┏━━
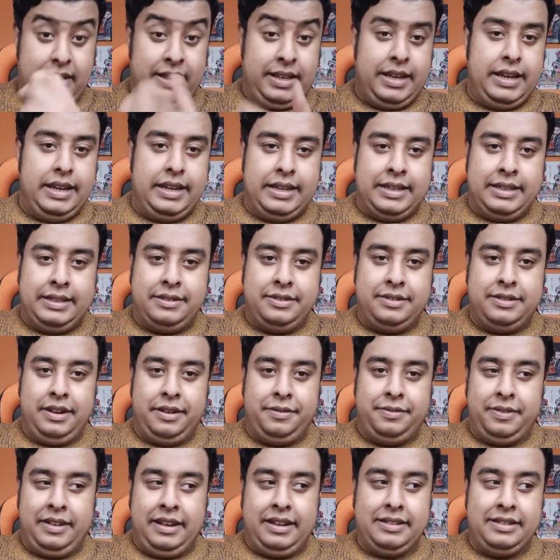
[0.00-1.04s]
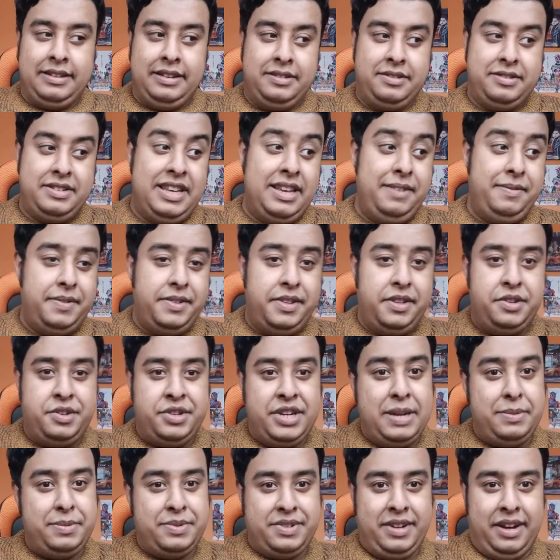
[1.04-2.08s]
Getting stuff like this, even the
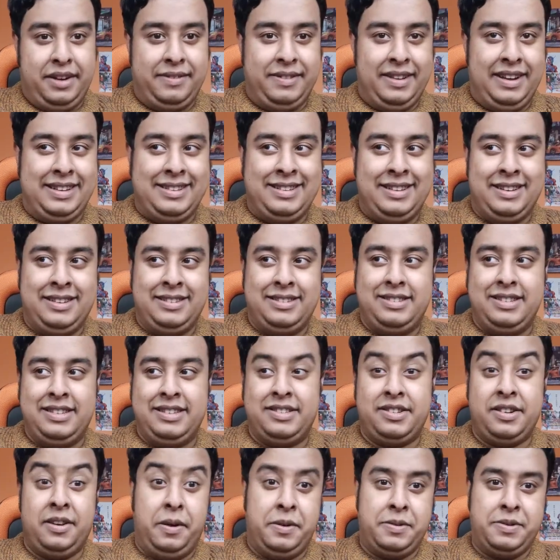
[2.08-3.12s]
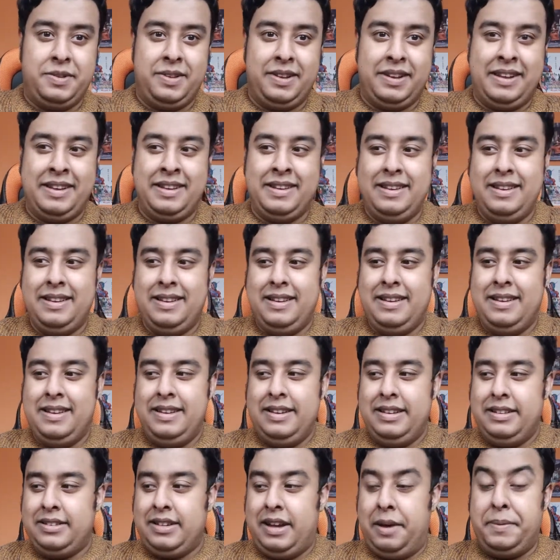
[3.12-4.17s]
cheap stuff like this, is costly.
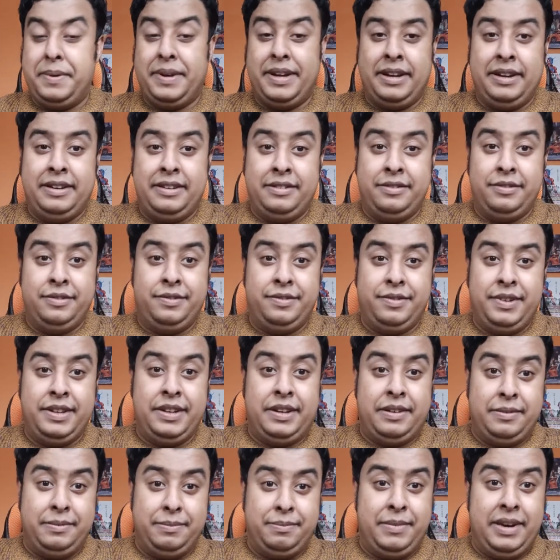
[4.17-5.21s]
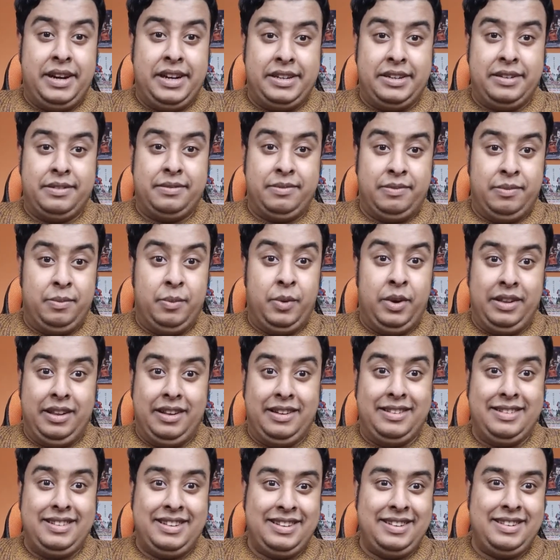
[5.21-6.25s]
It's coming out of, you know, my own
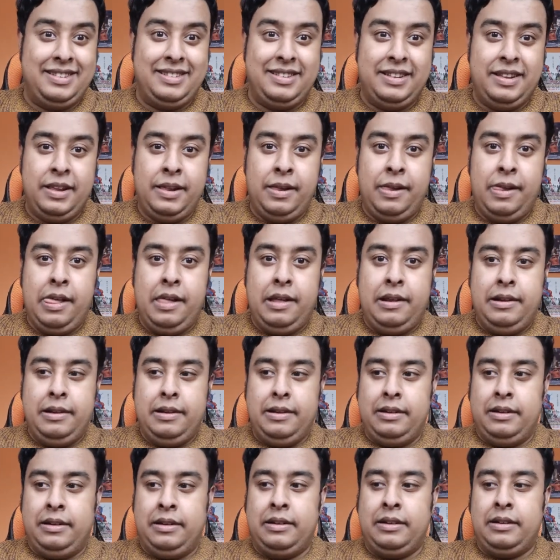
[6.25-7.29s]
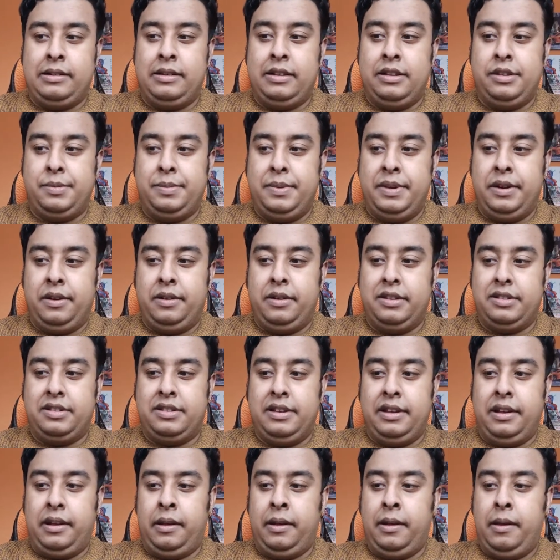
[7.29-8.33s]
wallet. Let's be
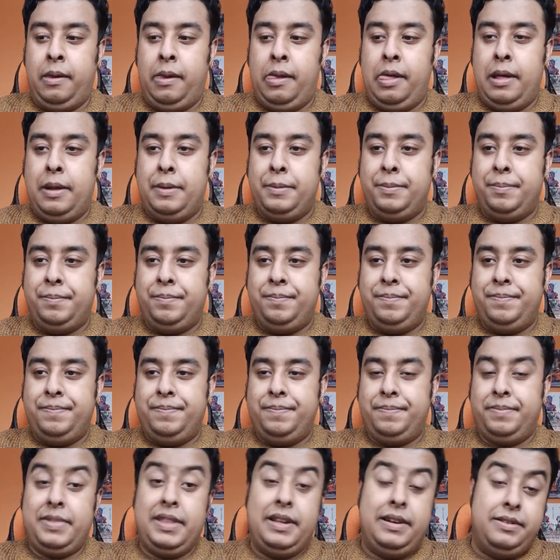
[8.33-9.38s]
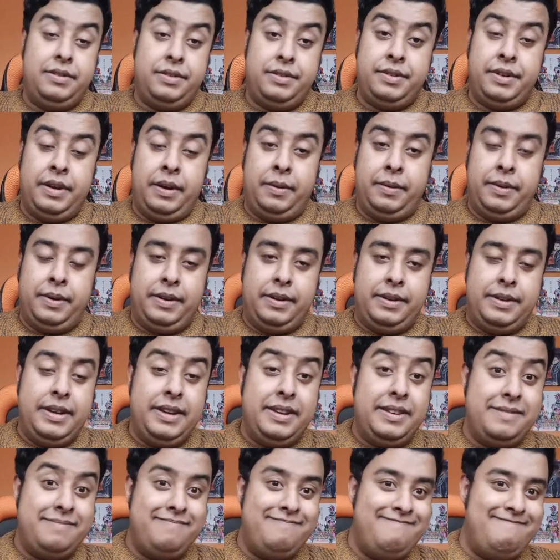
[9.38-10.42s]
honest here. So,
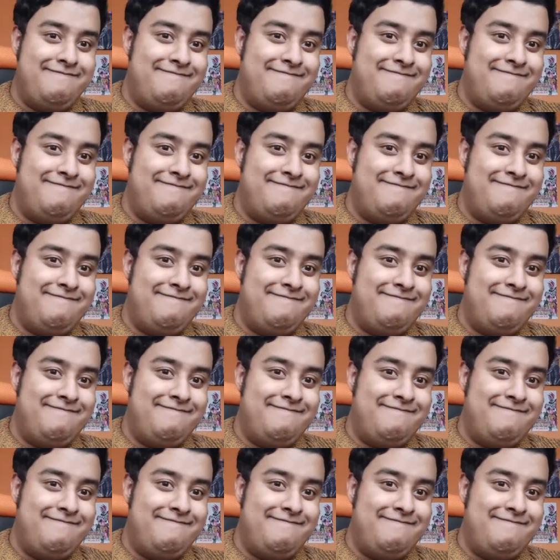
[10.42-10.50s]
yeah.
┗━━
== WHAT THE TASK ASKS ==
Please produce an exact copy of the listing, omitting the pictures.

== EXERCISE SOLUTION ==
[0.00-1.04s]
[1.04-2.08s]
Getting stuff like this, even the
[2.08-3.12s]
[3.12-4.17s]
cheap stuff like this, is costly.
[4.17-5.21s]
[5.21-6.25s]
It's coming out of, you know, my own
[6.25-7.29s]
[7.29-8.33s]
wallet. Let's be
[8.33-9.38s]
[9.38-10.42s]
honest here. So,
[10.42-10.50s]
yeah.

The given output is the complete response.